I’d love to see them with their bright red lipstick,
walk mountain plains,
to fetch a pale of water,
to wring clothes by hand,
knurled knuckles to pomegranate blood red,
in rivers where streams would take you and never surface you again.
I’d like to see how they’d hold the fort as their husbands left with no guarantee of return,
to fight invaders for months on end,
and not make a single complaint.
I can’t wait to see the army of perfectly functional children they raise into men and women of integrity and honour,
and do it with grace after losing just as many in still births or death.
I know one woman, well into her late eighties,
a matriarch of sorts, who’s buried more children than she’s raised and never has an ode belonging to feminists passed her lips, but raise your brow to her if you dare and wait for her palm to remind you of who you really are as it jolts your jaw into place.
If our men are anything, it’s because the women were just as much.
The men in my family are rugged men, real men,
men with unbreakable spirits who bow only to God,
but with hearts of lambs,
they settle easily into their wives caress, because they  are soft like that.
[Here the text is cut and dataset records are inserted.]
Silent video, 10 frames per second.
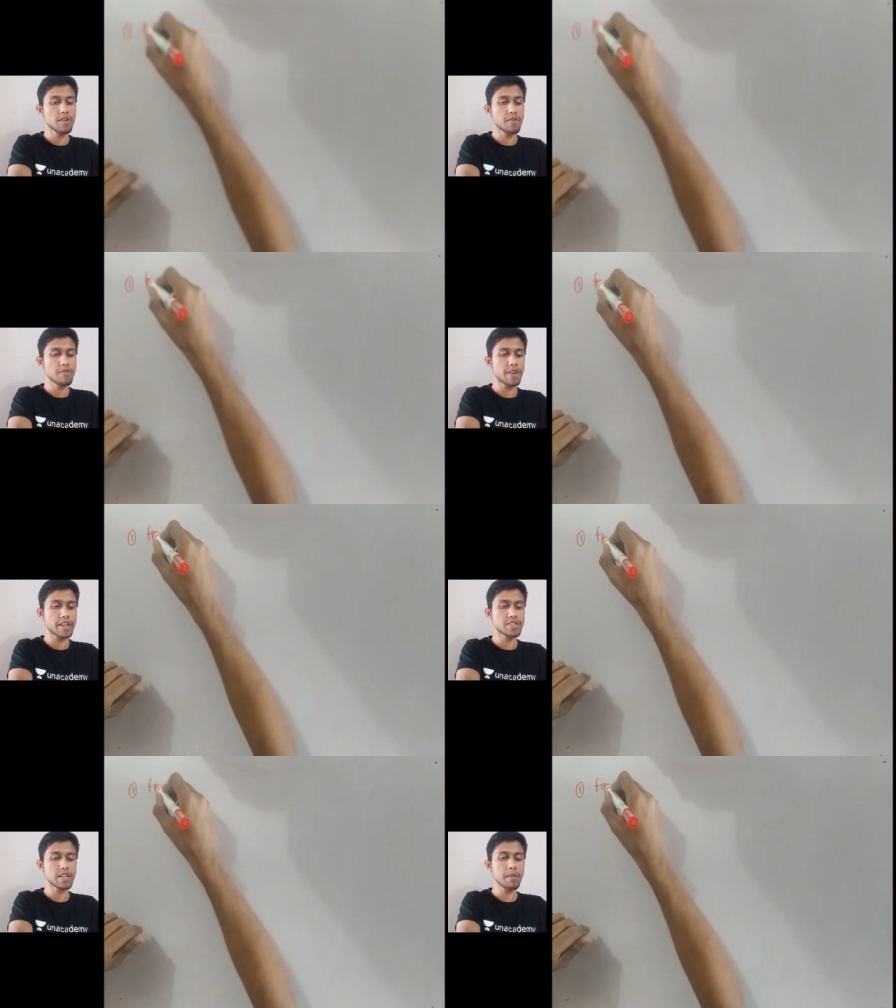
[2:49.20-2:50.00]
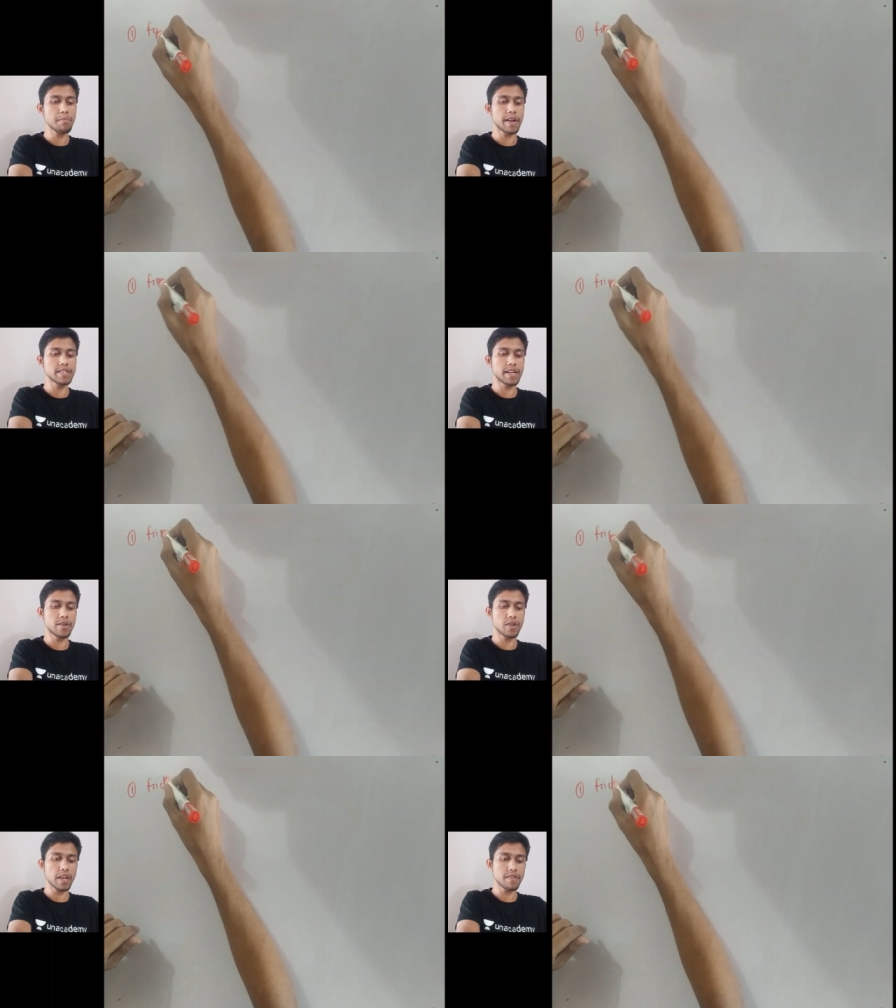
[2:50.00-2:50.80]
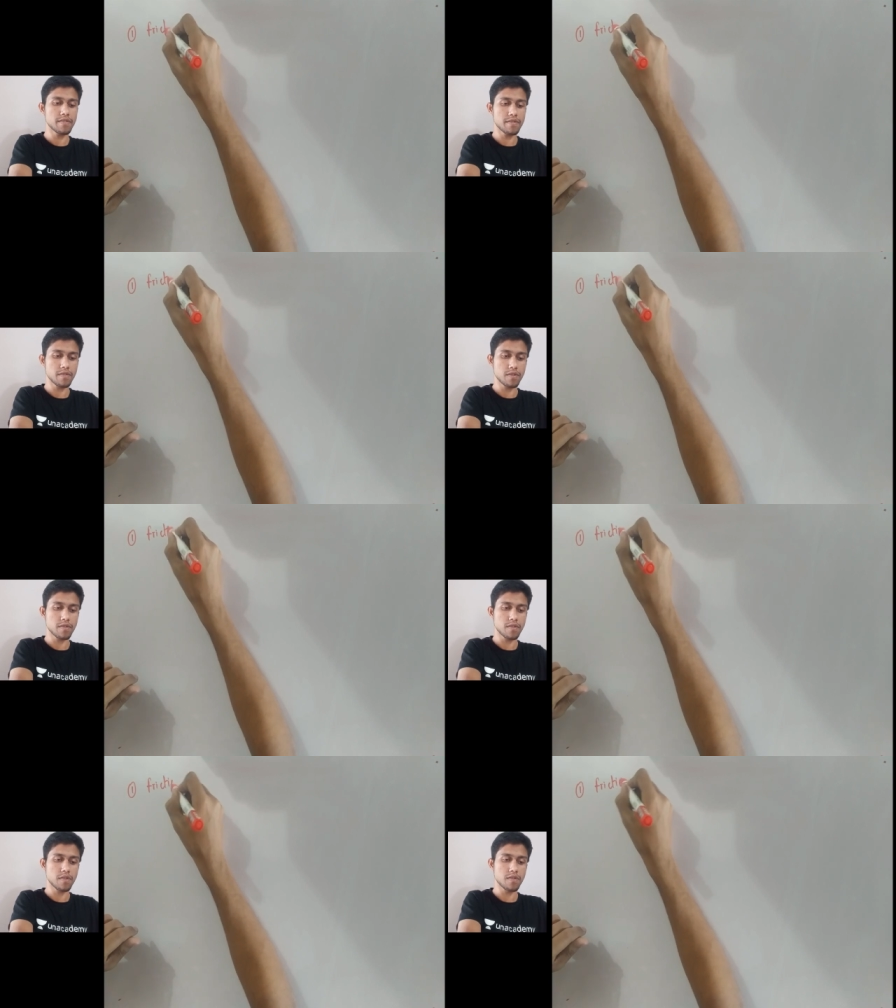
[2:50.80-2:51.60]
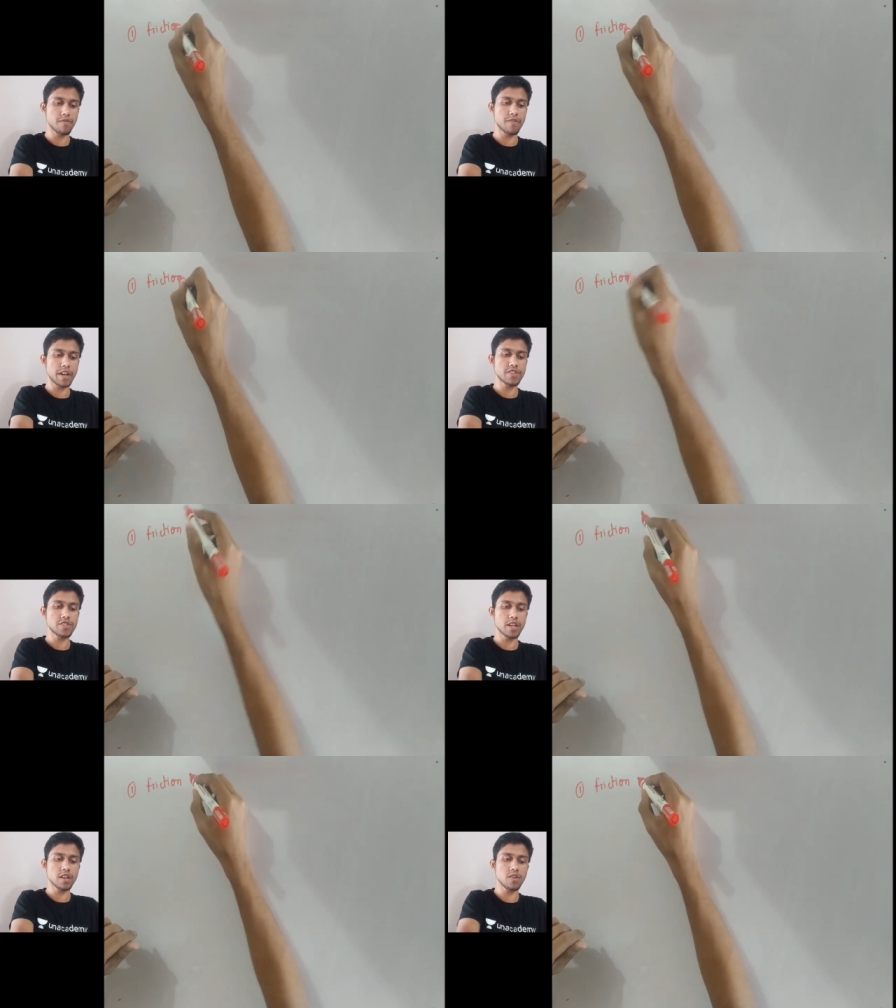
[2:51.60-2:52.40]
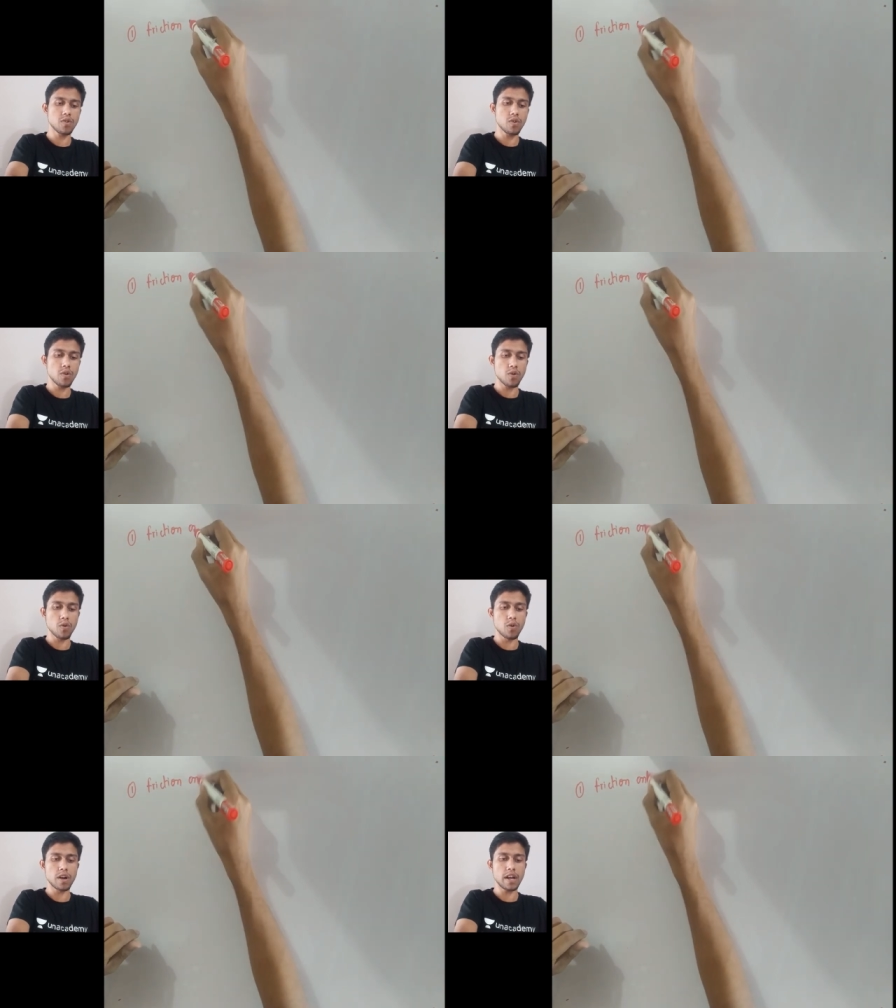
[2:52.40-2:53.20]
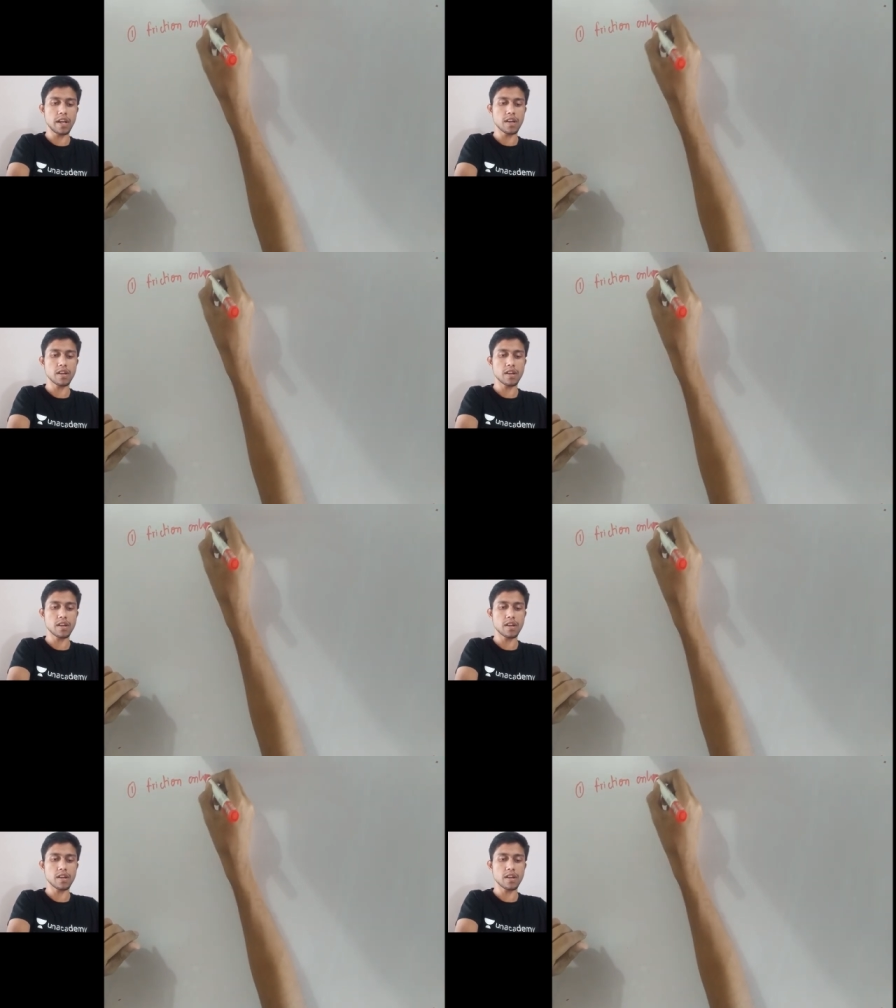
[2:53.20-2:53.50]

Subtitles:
friction present. Okay, friction only.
The men in my family all die young,
because their hearts beat  beyond the capacity of normal hearts,
but they leave real women behind.
Women who don’t need false ideologies to show them how to stand up on their own two feet because their men have already embraced them with tenderness of olive branches.
The men in my family, rugged and harsh as they may be,
write poetry with their actions and their women never give them an excuse not to.
W.E.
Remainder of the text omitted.